You might be the only author they know, and the information you share could be more valuable to them than you think. This is an easy way to create buzz around your book and its message. Some specific ways to serve and reach more readers are hosting a virtual summit, or being a podcast guest or blogger.
Next, grow your authority. By sharing your story more clearly and deeply with your ideal readers, you’ll establish yourself as an expert on the subject. As you share your journey and the message of your book, people will want to know more. As you dive deeper into why your message matters, they’ll become even more invested. If you’re consistent with sharing your journey and message, your launch won’t end up just being posts or asks to buy your book.
Finally, think like a publisher and solve the reader’s problems before the book is launched. While you’re participating in groups, see what people’s problems are around your subject. Research other books with your same message and learn what their readers and reviewers talk about. Is there something in your book that could address these concerns? Is there a way to describe or talk about your message that better resonates with the reader?
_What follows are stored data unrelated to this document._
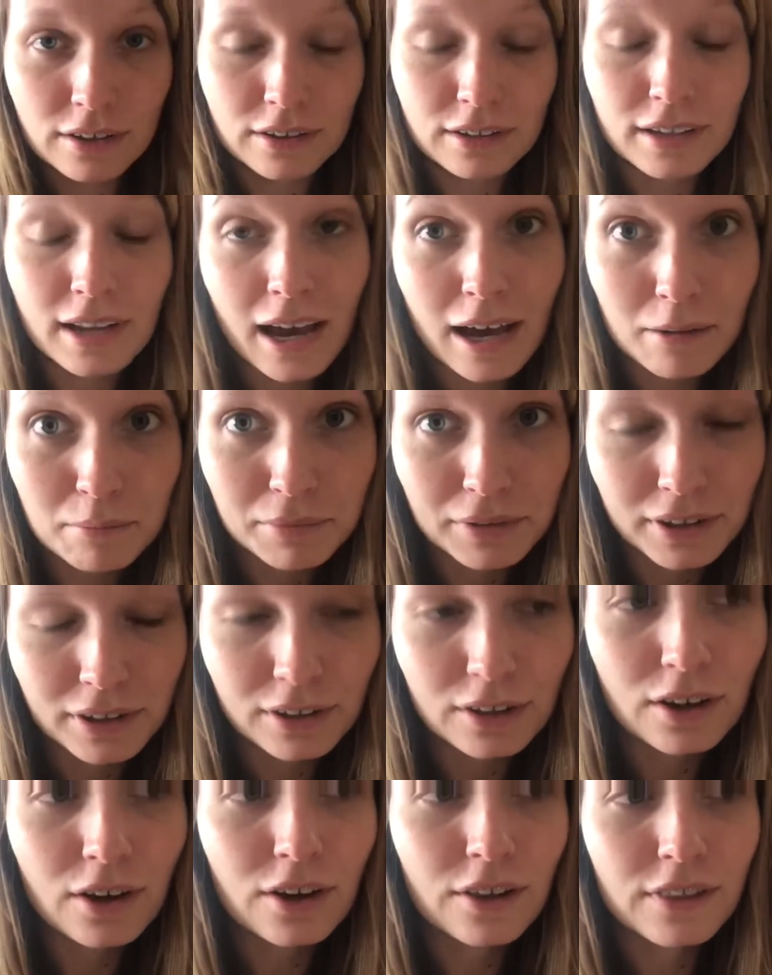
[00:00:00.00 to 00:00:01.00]

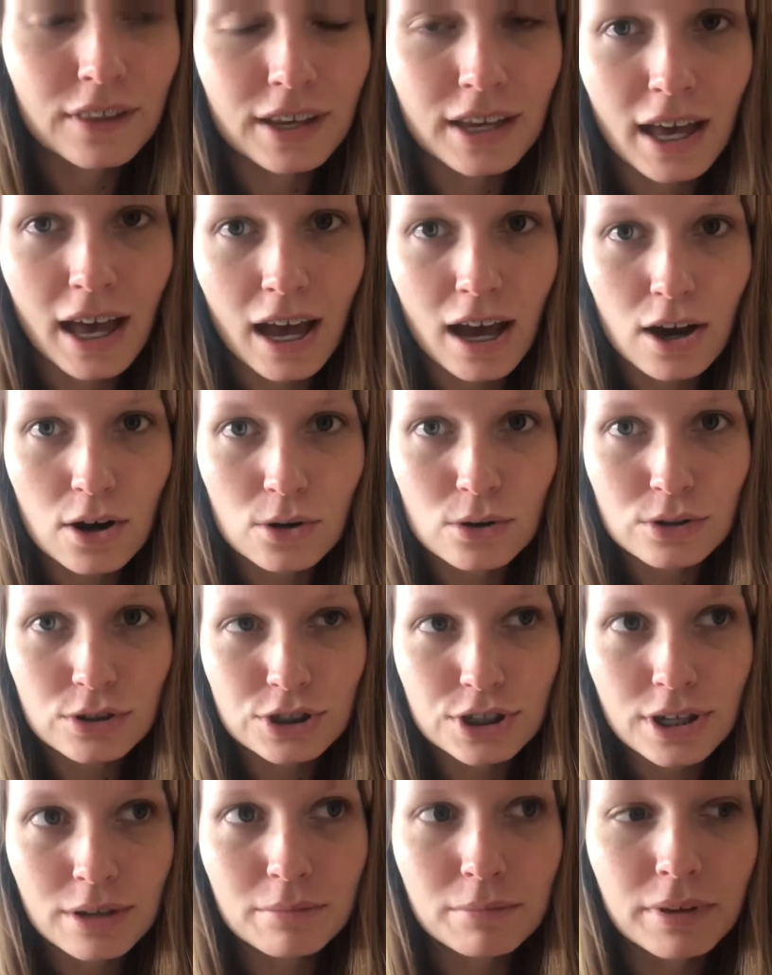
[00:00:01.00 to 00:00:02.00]
napping on the
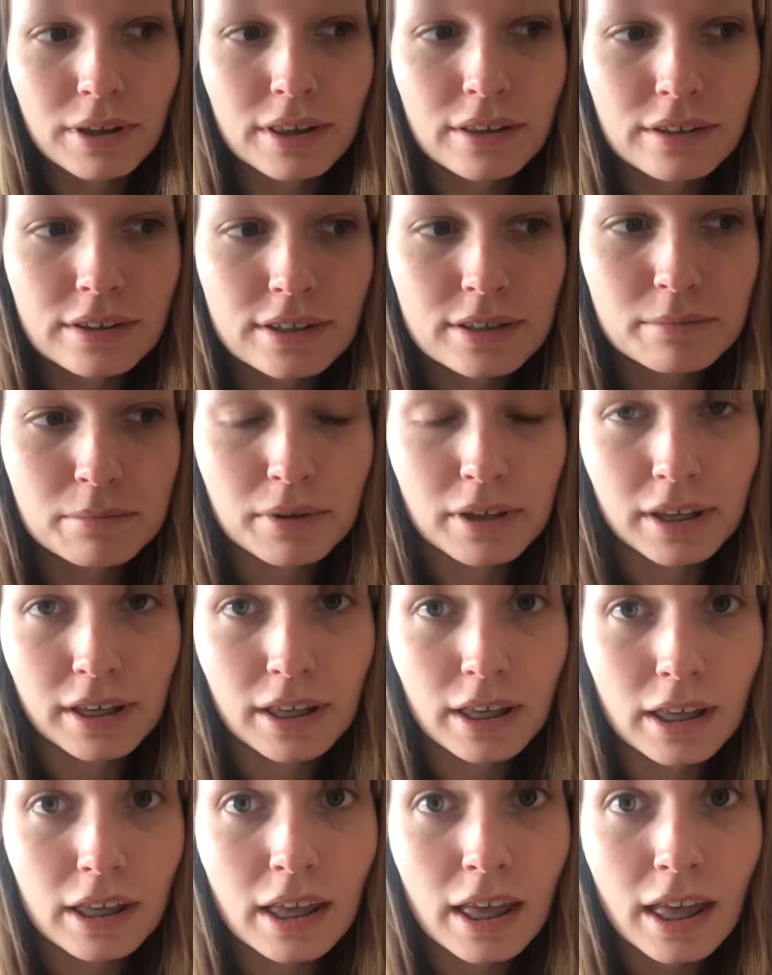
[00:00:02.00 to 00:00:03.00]
couch and Blakely's
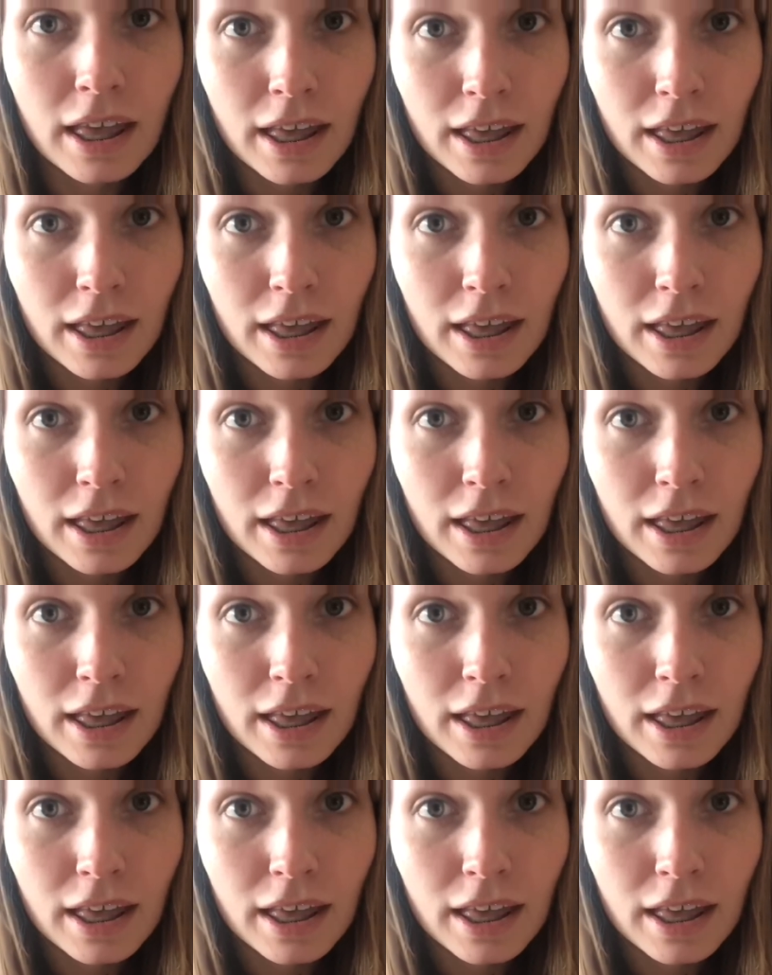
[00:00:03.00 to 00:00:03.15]
playing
Tackling Book Launch and Reviews
After taking all the steps above, now you’re ready for the launch. This is super important because you want your readers to pay attention the day it comes out. This is less about sales and more about reviews.
Reach out to people who know and trust you. Give them an early copy of the book so that when the book does come out, they have already read it and can leave a review. Ask them to buy the book, so that it can be a verified review — and you can always discount it so they have a window of opportunity to pay less.
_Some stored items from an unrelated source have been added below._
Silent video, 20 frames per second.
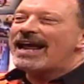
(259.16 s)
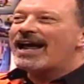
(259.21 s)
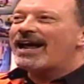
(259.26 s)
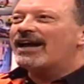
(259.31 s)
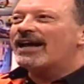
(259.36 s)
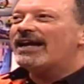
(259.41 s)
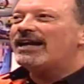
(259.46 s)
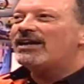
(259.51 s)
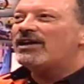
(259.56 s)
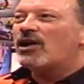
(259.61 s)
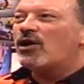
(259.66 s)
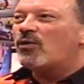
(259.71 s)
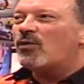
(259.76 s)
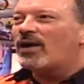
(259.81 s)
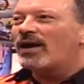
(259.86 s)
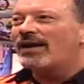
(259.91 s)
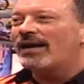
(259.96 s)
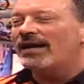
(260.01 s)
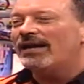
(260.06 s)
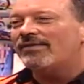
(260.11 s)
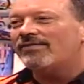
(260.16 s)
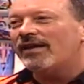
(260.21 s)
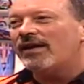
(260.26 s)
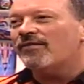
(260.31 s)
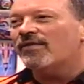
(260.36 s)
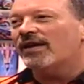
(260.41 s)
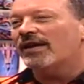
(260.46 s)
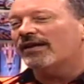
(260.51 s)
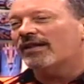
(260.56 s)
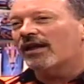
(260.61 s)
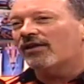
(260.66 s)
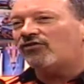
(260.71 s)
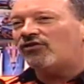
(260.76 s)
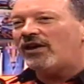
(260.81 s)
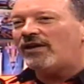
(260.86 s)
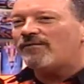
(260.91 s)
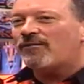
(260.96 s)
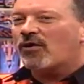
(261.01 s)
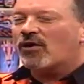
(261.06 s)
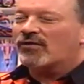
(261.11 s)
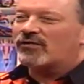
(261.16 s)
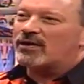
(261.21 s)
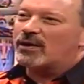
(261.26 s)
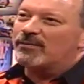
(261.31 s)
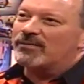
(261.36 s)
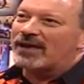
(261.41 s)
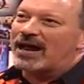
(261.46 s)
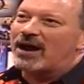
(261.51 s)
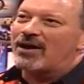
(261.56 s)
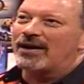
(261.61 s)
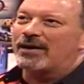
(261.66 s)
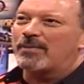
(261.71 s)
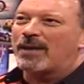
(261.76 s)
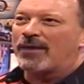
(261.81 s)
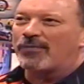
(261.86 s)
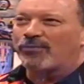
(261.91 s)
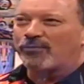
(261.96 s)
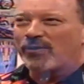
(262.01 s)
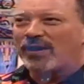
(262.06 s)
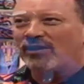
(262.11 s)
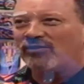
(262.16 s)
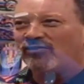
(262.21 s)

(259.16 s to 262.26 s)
Yeah, and you know what? It's even, the G-force comes out at about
Putting in the effort to ask for reviews is important, because typically, people don’t automatically leave them. While most of us read and put faith in reviews of products we’re thinking of buying, we often don’t think of leaving a review unless we’re extremely excited or disappointed in a product.
Readers might not be comfortable leaving a review, or even know how to do it. My advice is to walk them through it. In my own book launch, I followed up with people that had said they would write one. Don’t be afraid to be persistent.
Is ‘Book Marketing Camp’ For You?
As you write your book, think of ways you can share your journey, serve your ideal readers, and understand the problem you’re solving with your message. This will help you become a better marketer of your book.
I hope you found value in today’s podcast. As you’re thinking about marketing, remember these main takeaways from today’s episode:
- Share your journey. People want to know the process of writing your book, and how your message came to be.
- Grow your authority. By sharing your message with clarity, people will identify you as an authority on the subject.
- Solve the reader’s problem before the book launch. Think like a publisher and make sure your message resonates with your ideal reader and helps them solve a problem.
What was your biggest takeaway from the episode? In the comments, share your biggest challenge in marketing your book.
That’s all for this week. If you’re struggling with marketing your book, try shifting your mindset toward sharing your journey, rather than selling your book.